Protestors calling for the removal of abortion laws in Paris, France
Protestors calling for the removal of abortion laws in Paris, France

The Maltese NGO is a member of the international group One of Us, a federation of 16 organisations self-proclaimed pro-life. In 2014, this federation of NGOs, through a European Citizens’ Initiative, pressured the European Commission to prohibit the allocation of funds to any activities that might result in the destruction of human embryos, to prohibit financial aid for stem cell research, and to prevent financial contributions to any organisation that offers abortion services.

The EU had replied by saying that the One of Us initiative would not be endorsed by the EU since the same initiative aims to blockade the EU from fulfilling its aims, particularly those relating to the mother’s health.

The Manifesto

EPF have revealed excerpts from a 134-page Agenda Europe manifesto. It claims that the arguments are not based on religious belief but rather on Natural Law. “There is a Natural Law, which human reason can discern and understand, but which human will cannot alter.”

The manifesto urges for the overturning of the cultural revolution, to turn back the hands of time in matters of marriage and civil liberties.

Protestors in Madrid, Spain in 2017; the ‘anti-transgender bus’ has written on the side: Boys have penises, girls have vulvas, say no to  gender indoctrination
Protestors in Madrid, Spain in 2017; the ‘anti-transgender bus’ has written on the side: Boys have penises, girls have vulvas, say no to gender indoctrination

“We have a narrow time window of ten to twenty years left. If we do not use this time window, then the Western Civilisation, due to having embraced a perverse ideology, may easily have destroyed itself,” the anonymous author of the manifesto says.

The document goes into detail about the methodology that should be employed to convey these principles. “We should not be afraid to be unrealistic or extremist,” it says, and even suggests that the best strategy is to “use to weapons of our opponents and turn them against them.”

The EPF report makes it clear that Agenda Europe’s politics are imbued in religious discrimination and are advocating nothing less than hate.

It’s not yet an all-out right-versus-left battlefield especially since Agenda Europe seems to be working within the confines of secrecy and anonymity thus far, a kind of ideological guerilla warfare where members are seeding encouragement to far-right supporters with varying degrees of success.

Who is funding them?

The EPF report notes that several participants at the meetings merit attention for their well-attested connections to conservative donors.

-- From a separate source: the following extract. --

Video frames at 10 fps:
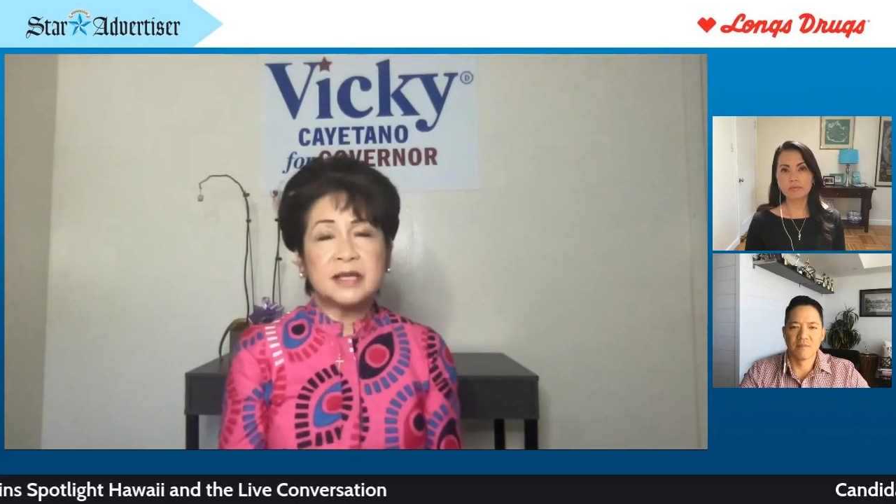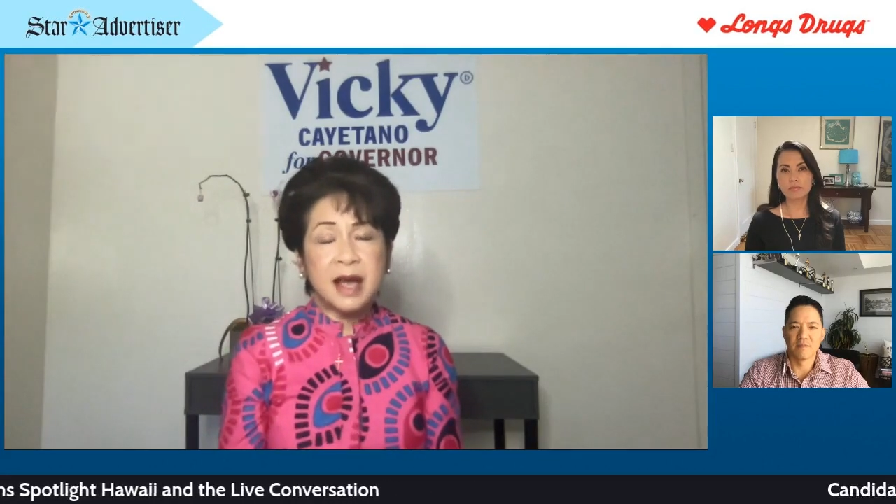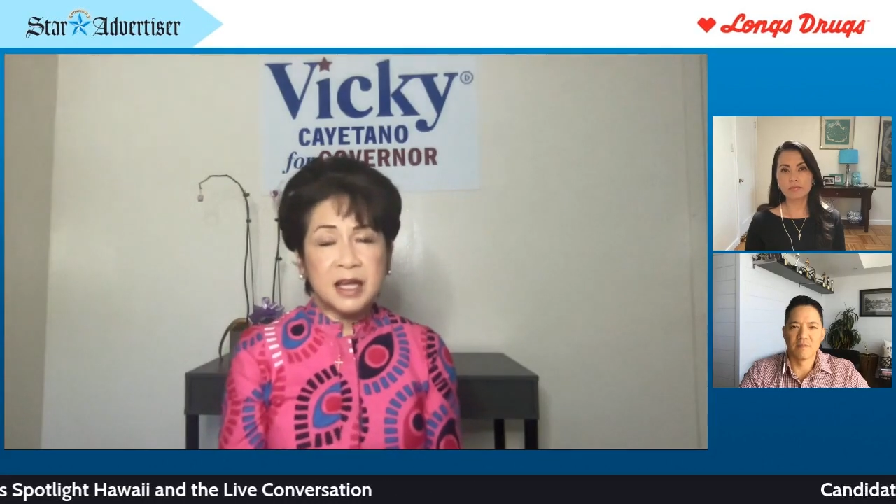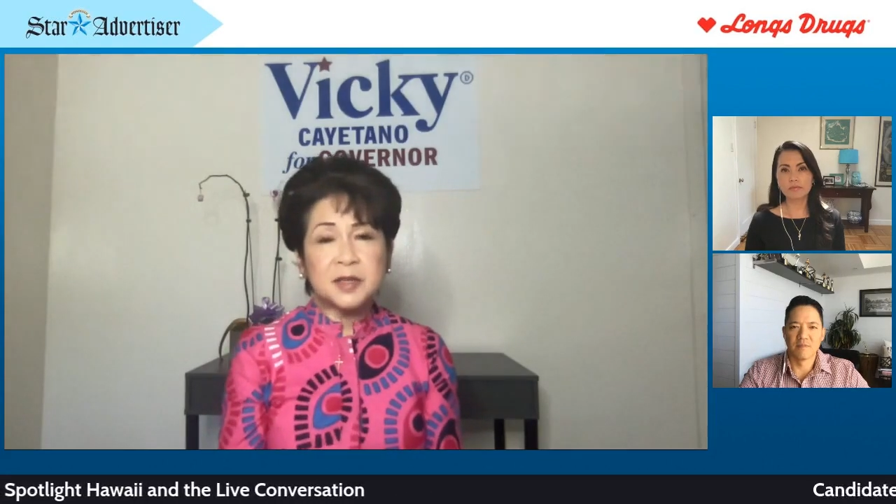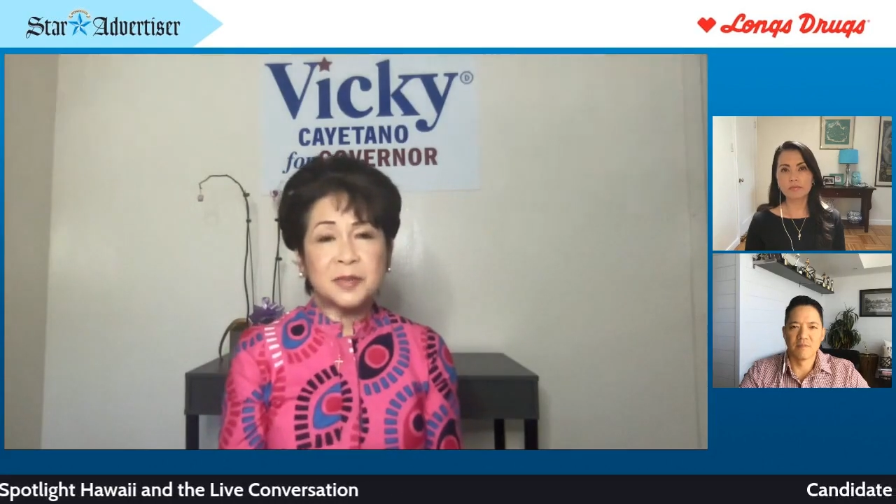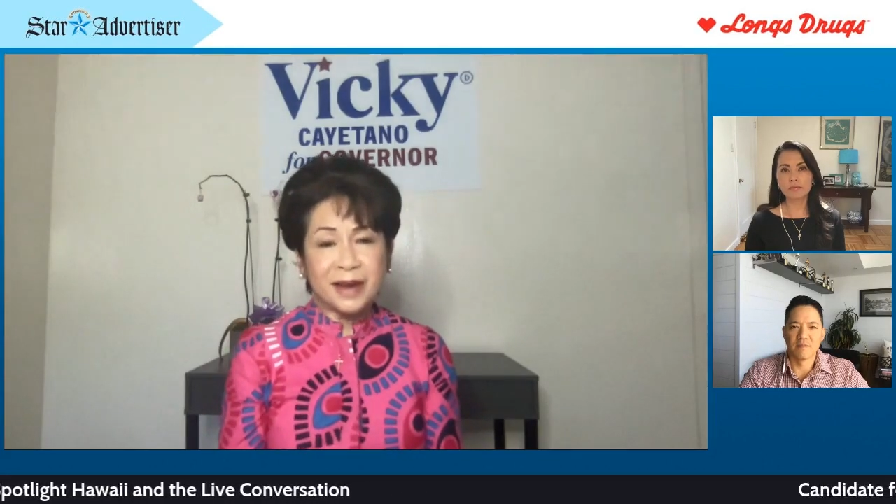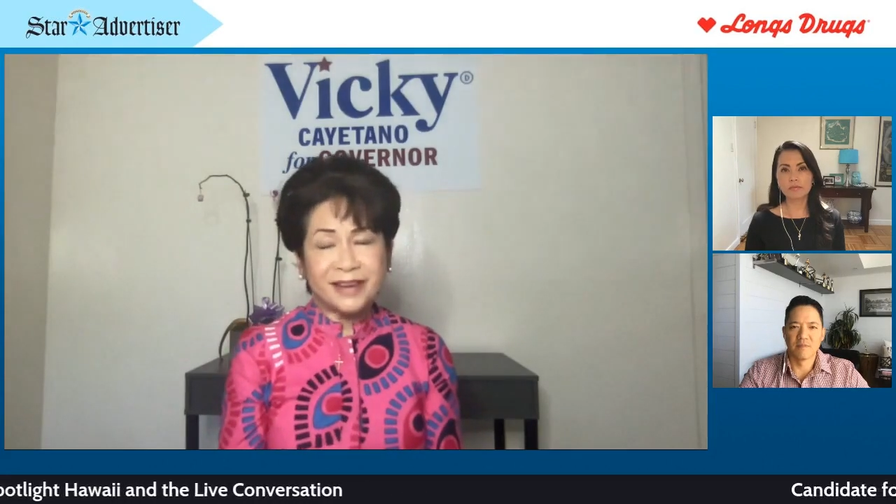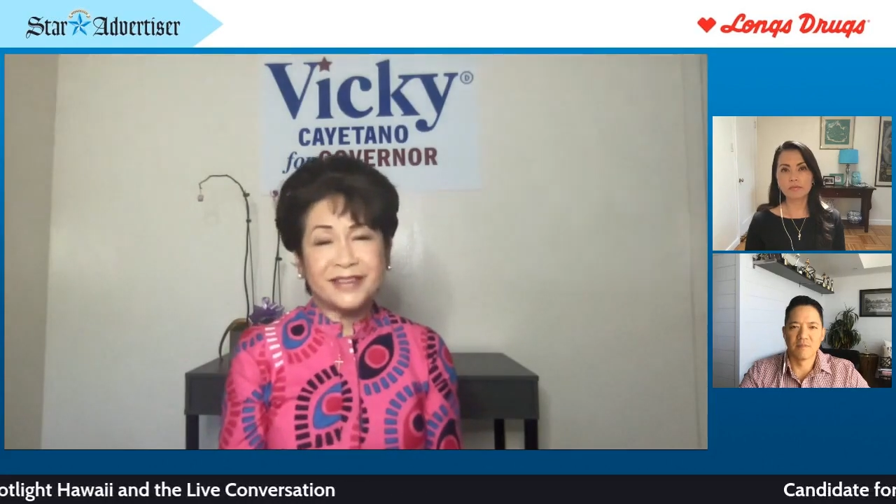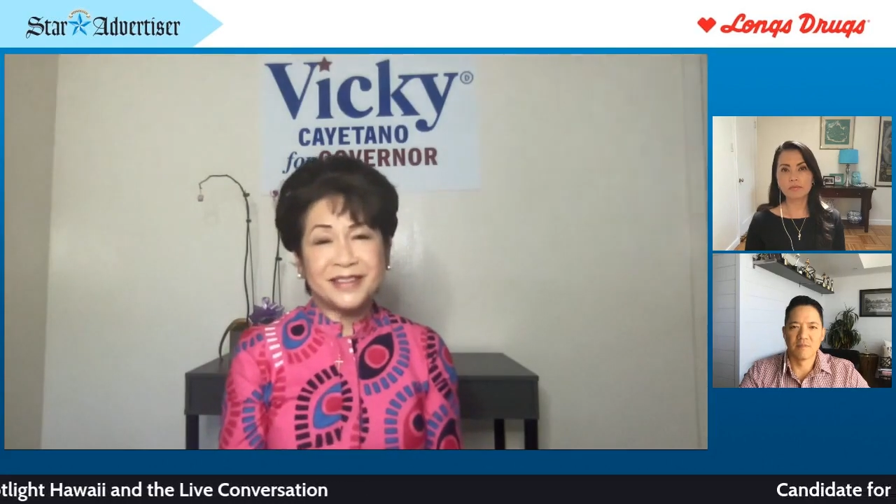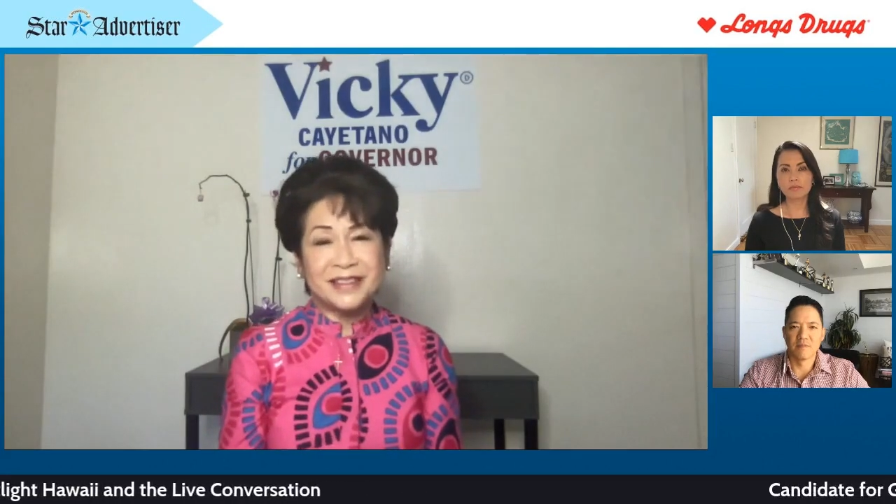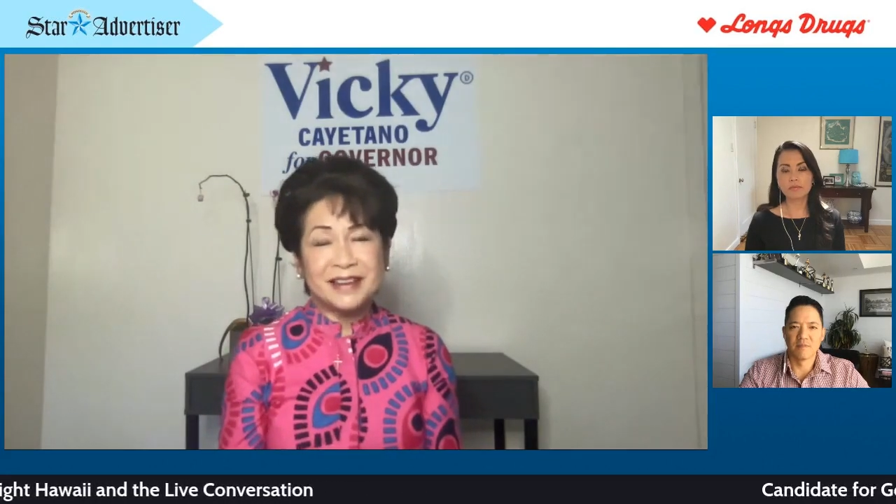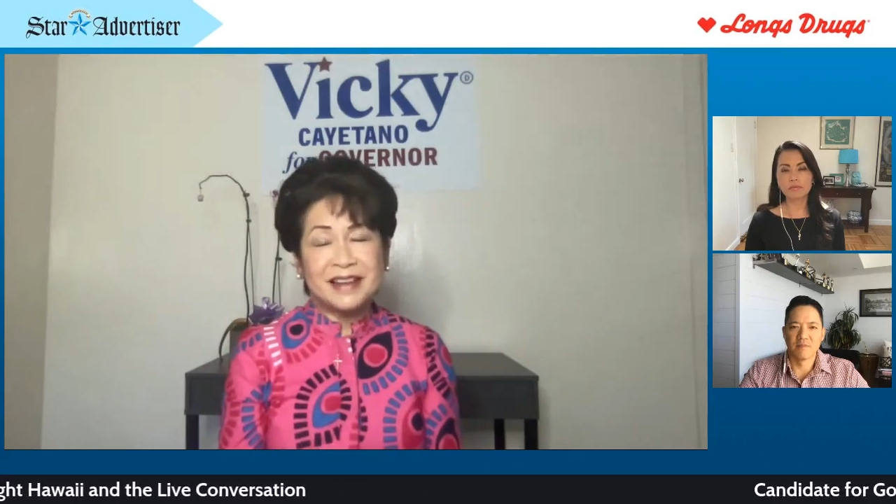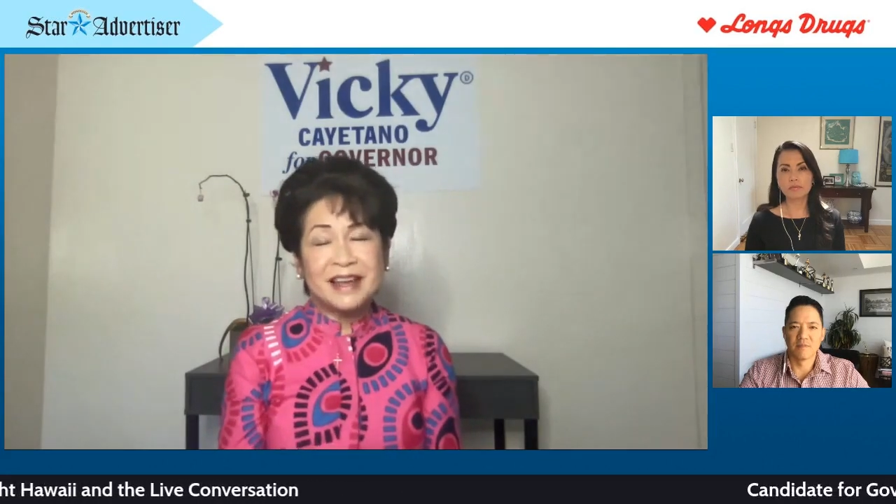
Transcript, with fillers: taxpayers.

These are Vincente Segu, Archduke Imre of Hapsburg-Lorraine and Oliver Hylton.

Sir Michael Hintze is a British-Australian businessman, and Conservative Party patron, based in the United Kingdom, a climate-change denier funding the Agenda Europe cause
Sir Michael Hintze is a British-Australian businessman, and Conservative Party patron, based in the United Kingdom, a climate-change denier funding the Agenda Europe cause

Vincente Segu, who heads the Mexican anti-SRR organization Incluyendo Mexico, is well connected with the Mexican billionaire Patrick Slim Domit, a funder of the anti-abortion movement in Mexico and globally, and the son of one of the world’s richest men, Carlos Slim.

Archduke Imre and his wife, Archduchess Kathleen, representing the Hapsburg-Lorraine family (the former imperial family of Austria), have extended their patronage to a range of anti-SRR initiatives.

A third person present at the meetings was Oliver Hylton. Hylton was the asset manager for a UK Conservative party donor, Sir Michael Hintze, himself known for his financial support to a climate-change denying think-tank and is a donor to the European Christian Political Movement, a political party at the European level that unites national parties from across Europe that share Christian democratic politics.